WHAT YOU WILL DO:
For this item, repeat the material exactly while omitting its pictures.
-*-*-
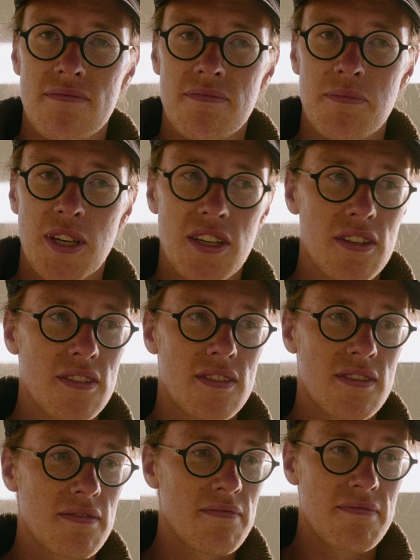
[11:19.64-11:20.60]

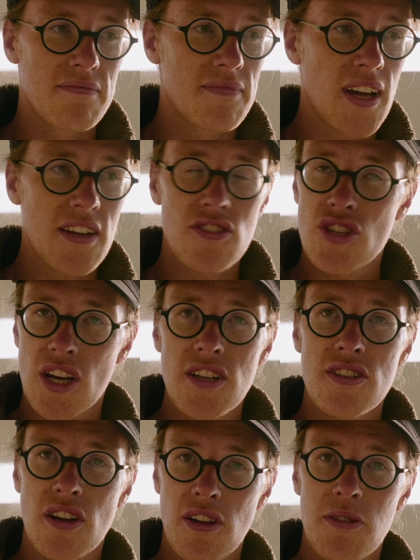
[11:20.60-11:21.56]
Because that
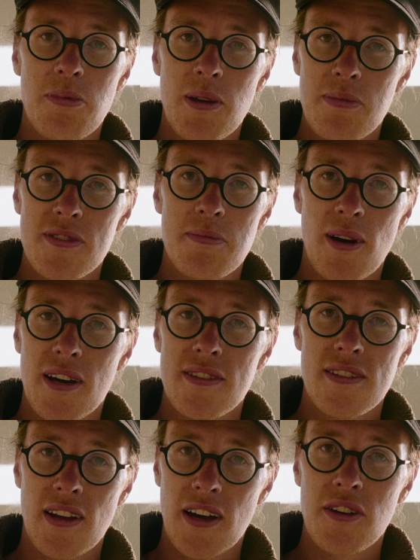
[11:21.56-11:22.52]
changed a lot of people's minds
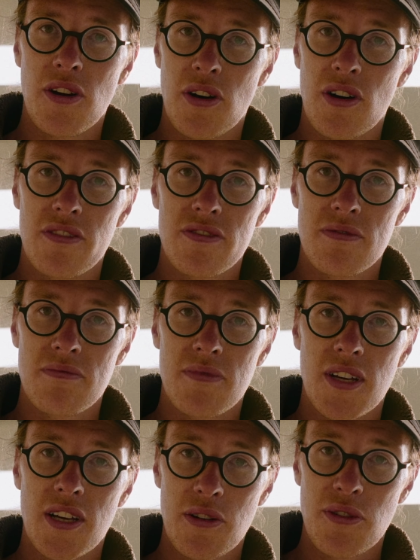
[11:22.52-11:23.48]
that I know of,
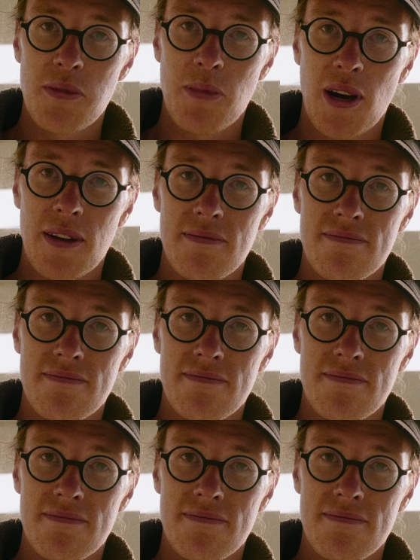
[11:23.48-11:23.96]
including mine.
-*-*-
PROBLEM SOLUTION:
[11:19.64-11:20.60]

[11:20.60-11:21.56]
Because that
[11:21.56-11:22.52]
changed a lot of people's minds
[11:22.52-11:23.48]
that I know of,
[11:23.48-11:23.96]
including mine.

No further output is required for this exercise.